(Beginning of Material supplied)

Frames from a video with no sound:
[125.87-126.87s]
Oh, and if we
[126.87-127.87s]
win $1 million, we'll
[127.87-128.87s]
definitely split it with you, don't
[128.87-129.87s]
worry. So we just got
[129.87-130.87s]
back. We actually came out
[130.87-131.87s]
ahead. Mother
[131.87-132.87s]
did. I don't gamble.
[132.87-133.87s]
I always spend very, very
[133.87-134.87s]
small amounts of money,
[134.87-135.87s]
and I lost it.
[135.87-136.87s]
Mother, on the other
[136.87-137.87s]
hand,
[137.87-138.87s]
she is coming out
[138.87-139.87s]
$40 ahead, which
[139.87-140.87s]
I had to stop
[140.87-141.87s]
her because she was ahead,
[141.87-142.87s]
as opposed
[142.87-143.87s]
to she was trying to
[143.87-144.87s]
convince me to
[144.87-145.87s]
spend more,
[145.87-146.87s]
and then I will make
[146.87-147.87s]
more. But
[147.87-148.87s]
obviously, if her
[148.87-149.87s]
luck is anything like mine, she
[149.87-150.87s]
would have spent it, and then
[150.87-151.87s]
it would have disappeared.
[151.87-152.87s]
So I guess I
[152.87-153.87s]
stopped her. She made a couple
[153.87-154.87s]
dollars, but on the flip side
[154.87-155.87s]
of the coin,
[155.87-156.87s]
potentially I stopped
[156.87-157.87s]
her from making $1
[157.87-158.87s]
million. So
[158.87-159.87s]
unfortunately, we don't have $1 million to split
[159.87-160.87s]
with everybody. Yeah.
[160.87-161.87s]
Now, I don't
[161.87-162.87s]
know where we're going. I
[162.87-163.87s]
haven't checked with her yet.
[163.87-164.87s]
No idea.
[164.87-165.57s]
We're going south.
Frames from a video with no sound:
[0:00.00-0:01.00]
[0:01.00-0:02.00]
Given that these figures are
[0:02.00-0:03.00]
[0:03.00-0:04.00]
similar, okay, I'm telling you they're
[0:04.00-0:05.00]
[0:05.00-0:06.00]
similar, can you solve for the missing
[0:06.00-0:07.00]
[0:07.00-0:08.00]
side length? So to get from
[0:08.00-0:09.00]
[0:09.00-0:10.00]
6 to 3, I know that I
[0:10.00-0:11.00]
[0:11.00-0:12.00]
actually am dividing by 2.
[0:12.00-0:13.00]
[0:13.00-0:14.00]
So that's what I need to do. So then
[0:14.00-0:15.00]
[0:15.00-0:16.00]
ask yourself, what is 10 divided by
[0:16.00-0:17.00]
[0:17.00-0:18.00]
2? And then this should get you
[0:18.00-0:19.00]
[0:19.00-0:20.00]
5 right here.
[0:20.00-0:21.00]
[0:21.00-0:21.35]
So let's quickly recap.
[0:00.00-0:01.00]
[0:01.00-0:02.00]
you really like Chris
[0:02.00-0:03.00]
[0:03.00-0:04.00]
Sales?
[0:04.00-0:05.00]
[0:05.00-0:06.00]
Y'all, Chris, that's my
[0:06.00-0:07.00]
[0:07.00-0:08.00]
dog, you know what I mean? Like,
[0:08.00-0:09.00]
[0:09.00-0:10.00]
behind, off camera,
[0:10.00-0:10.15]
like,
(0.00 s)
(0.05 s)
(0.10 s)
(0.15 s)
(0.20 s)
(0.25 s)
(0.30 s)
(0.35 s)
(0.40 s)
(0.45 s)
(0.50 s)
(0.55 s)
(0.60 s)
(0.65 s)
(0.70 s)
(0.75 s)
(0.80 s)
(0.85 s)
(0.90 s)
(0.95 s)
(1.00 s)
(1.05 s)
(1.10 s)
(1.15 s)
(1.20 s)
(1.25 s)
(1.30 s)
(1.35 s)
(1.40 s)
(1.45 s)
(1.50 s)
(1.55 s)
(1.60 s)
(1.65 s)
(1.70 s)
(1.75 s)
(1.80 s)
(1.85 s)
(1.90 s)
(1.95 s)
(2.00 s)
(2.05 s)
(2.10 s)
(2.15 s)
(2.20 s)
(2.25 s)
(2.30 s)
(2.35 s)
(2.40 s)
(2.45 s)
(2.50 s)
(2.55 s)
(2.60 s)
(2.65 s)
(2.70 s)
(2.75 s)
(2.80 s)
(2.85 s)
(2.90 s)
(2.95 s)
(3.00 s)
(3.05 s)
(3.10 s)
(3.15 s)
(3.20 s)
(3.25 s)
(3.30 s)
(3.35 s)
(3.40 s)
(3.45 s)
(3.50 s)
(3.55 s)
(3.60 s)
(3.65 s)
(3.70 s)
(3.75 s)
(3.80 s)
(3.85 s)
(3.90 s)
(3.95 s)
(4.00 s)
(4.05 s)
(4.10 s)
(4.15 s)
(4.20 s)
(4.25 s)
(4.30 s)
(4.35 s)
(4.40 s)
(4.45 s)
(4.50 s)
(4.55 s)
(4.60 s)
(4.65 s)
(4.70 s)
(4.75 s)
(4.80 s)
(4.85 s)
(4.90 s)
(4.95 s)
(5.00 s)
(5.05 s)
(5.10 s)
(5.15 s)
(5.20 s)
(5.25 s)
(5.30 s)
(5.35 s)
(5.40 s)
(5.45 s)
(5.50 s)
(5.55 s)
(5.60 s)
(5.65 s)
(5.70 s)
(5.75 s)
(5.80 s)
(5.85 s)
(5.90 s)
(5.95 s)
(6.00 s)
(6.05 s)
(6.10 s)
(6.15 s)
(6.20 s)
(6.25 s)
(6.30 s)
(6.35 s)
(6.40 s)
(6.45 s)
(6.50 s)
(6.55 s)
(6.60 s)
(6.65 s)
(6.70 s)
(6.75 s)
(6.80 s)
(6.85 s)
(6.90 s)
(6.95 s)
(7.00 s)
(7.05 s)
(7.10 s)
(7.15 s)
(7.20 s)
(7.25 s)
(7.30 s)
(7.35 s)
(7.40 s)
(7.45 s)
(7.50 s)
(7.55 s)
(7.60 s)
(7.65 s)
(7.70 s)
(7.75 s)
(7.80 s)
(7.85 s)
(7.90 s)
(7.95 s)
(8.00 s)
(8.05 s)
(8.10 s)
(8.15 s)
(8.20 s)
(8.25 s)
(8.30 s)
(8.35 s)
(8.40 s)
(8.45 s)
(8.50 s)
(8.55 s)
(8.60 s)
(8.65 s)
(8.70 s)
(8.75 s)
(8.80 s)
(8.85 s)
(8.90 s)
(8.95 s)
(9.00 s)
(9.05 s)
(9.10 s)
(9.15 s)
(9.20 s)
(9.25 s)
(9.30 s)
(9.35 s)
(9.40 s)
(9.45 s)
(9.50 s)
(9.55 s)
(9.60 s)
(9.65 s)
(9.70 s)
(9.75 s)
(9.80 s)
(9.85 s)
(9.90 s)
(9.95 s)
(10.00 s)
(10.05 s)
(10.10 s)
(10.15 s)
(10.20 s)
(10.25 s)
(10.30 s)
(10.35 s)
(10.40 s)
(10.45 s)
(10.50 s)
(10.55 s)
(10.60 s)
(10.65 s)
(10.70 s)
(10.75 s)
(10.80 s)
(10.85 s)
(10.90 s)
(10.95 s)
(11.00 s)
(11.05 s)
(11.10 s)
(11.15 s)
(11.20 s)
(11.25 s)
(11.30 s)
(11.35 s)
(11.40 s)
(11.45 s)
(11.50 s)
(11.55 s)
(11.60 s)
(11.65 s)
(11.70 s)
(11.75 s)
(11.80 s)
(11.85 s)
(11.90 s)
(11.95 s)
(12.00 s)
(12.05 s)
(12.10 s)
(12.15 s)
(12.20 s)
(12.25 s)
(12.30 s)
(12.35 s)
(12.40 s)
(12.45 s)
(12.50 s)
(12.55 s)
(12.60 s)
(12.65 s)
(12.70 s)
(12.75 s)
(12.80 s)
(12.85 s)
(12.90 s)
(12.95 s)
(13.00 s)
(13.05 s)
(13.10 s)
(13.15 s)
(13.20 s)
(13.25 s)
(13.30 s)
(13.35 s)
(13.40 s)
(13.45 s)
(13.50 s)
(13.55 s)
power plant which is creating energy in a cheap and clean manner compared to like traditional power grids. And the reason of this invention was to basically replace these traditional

(End of Material supplied)

**Work order:**
All that is wanted is an exact copy of the lines above from the one with "[156.87-157.87s]" through the one with "[0:10.00-0:11.00]", with both ends included.

**Solution to the exercise:**
[156.87-157.87s]
her from making $1
[157.87-158.87s]
million. So
[158.87-159.87s]
unfortunately, we don't have $1 million to split
[159.87-160.87s]
with everybody. Yeah.
[160.87-161.87s]
Now, I don't
[161.87-162.87s]
know where we're going. I
[162.87-163.87s]
haven't checked with her yet.
[163.87-164.87s]
No idea.
[164.87-165.57s]
We're going south.
Frames from a video with no sound:
[0:00.00-0:01.00]
[0:01.00-0:02.00]
Given that these figures are
[0:02.00-0:03.00]
[0:03.00-0:04.00]
similar, okay, I'm telling you they're
[0:04.00-0:05.00]
[0:05.00-0:06.00]
similar, can you solve for the missing
[0:06.00-0:07.00]
[0:07.00-0:08.00]
side length? So to get from
[0:08.00-0:09.00]
[0:09.00-0:10.00]
6 to 3, I know that I
[0:10.00-0:11.00]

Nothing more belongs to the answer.